20
Mar 09

A Culpa é da Branca de Neve
 

Sentia já o sangue fresco a correr-me nas veias aquecendo-me as mãos enquanto as mantinha debaixo da gélida água da torneira. Sempre detestara a parte do pós ataque. O sangue seco colava-se-me aos dedos e entranhava-se-me por debaixo das unhas compridas. Era por isso que as pintava todos os dias num tom vermelho escuro, disfarçando assim estas pistas denunciadoras do meu hábito sangrento. Bem, não era bem um hábito, era mais uma necessidade. Afinal, como todos os humanos, eu lutava para não morrer. Talvez morrer também não seja o termo certo, uma vez que já passei por essa fase, nada agradável diga-se, há muito tempo. Vamos apenas considerar que independentemente do que sou, quero continuar a existir. E, para que isso aconteça, tenho de me alimentar. Vendo as coisas deste prisma trata-se de algo bastante simples de explicar.

Olhei-me ao espelho e esbocei um sorriso de satisfação. As minhas faces estavam a ficar rosáceas à medida que o novo sangue percorria o meu corpo. Hoje a parva da minha colega humana Celine já não poderia dizer quando me visse:

- Oh Isabel! Estás tão pálida, sentes-te bem? Queres um copo de água com açúcar? Acho que precisas de apanhar sol.

- Estou óptima. Estou simplesmente a concorrer para ser a próxima Branca de Neve – respondo-lhe eu com um sorriso irónico que ela não consegue entender. Conheci a verdadeira Branca de Neve e posso garantir que as histórias que se contam sobre ela foram muito “embelezadas”. Como é que toda a gente via aquela pele branca e não a relacionava com vampiros! É algo que nunca consegui entender. Bem, a madrasta dela percebeu tudo, mas acabou por ser a má da fita. E agora, parte da vida dela é uma história de embalar para crianças! Ah! As gargalhadas que ela não deve dar à conta disso. Por acaso tenho saudades dela, há uns séculos que não a vejo. Interrogo-me se ela ainda fará aquelas orgias sangrentas de que tanto gostava. Estou mesmo a precisar de me divertir. Vou procurar o telefone dela quando chegar ao trabalho. Os da nossa espécie sabem sempre como se hão-de encontrar.

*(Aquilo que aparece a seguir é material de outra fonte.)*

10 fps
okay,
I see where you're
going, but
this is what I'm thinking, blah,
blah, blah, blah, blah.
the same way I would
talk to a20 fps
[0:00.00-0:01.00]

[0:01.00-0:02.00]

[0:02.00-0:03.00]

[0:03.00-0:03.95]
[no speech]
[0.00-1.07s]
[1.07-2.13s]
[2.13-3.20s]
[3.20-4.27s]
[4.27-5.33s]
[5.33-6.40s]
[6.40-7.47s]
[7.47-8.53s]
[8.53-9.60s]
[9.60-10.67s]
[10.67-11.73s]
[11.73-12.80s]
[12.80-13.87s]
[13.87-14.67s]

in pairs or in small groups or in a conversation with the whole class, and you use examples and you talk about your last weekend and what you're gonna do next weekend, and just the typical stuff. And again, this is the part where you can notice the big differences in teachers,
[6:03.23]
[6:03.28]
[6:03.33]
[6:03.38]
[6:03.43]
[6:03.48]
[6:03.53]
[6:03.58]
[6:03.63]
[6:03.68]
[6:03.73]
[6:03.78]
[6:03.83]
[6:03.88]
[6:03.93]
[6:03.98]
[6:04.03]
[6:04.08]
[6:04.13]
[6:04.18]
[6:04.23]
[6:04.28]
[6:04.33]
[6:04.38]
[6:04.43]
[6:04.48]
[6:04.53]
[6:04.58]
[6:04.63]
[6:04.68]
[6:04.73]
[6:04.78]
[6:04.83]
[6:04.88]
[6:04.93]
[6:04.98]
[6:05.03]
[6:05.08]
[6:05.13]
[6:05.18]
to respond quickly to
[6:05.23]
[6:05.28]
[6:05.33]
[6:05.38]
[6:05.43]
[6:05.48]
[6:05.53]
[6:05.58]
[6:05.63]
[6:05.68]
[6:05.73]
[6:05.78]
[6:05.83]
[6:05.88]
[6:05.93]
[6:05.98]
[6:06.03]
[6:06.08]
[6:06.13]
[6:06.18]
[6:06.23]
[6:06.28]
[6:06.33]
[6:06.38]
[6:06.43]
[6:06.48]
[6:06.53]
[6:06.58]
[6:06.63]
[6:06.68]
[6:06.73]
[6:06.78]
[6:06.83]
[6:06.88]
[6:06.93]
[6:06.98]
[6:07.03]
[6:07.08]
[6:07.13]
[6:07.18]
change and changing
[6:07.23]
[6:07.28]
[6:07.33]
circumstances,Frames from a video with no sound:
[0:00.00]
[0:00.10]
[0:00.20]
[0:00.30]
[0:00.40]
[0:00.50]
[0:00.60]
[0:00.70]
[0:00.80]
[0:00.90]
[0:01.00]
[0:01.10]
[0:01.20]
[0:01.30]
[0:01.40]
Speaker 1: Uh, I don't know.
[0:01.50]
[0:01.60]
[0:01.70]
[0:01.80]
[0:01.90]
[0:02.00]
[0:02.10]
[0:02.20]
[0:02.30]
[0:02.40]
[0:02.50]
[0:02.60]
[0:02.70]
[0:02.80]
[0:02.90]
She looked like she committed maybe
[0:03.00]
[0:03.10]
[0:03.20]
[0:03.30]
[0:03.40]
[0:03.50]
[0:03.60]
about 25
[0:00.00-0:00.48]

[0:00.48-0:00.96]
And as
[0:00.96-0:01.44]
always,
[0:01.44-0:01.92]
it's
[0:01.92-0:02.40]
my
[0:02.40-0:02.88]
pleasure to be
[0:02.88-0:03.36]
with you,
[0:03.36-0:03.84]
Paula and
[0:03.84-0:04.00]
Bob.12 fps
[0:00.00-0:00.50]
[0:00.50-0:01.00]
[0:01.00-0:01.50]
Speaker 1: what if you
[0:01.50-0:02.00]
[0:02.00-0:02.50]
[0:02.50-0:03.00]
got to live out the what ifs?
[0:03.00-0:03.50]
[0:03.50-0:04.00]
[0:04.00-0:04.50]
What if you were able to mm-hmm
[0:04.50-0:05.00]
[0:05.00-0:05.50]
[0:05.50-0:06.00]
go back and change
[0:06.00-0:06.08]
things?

Qualquer dia mordo a cabra da Celine, já pensei nisso, o problema seria que depois, e dado o meu historial com ela, podia acabar mesmo por matá-la. Ou então, com um feitio como o dela, sempre a falar mal dos outros nas costas deles, provavelmente cairia instantaneamente para o lado, agoniada com as primeiras gotas do seu sangue envenenando. Não, o meu método tem de se manter o mesmo se não quero dar nas vistas. A escolha do humano tem de ser aleatória.
Olho para o chão. A minha vítima ainda se encontra pálida e desmaiada. Espero não lhe ter retirado sangue a mais, não me apetece ter o trabalho de me livrar de um corpo a meio do dia e mais tarde ter o CSI à perna. Quando chegar lá fora faço uma chamada anónima e chamo uma ambulância a dizer que houve um acidente. Que tipo de acidente devo inventar desta vez? Alguma coisa me há-de ocorrer. Tenho séculos de experiência a meu favor.

Agora, que já tenho as mãos limpas, posso tirar a peruca negra deixando o meu farto cabelo loiro aparecer e substituir a blusa preta manchada de sangue por uma imaculada cor-de-rosa bebé. Visto uma mini-saia, maquilho-me e coloco uns falsos óculos de ler. Fico satisfeita. Quem poderia adivinhar que por detrás deste ar angelical está uma vampira? Ninguém.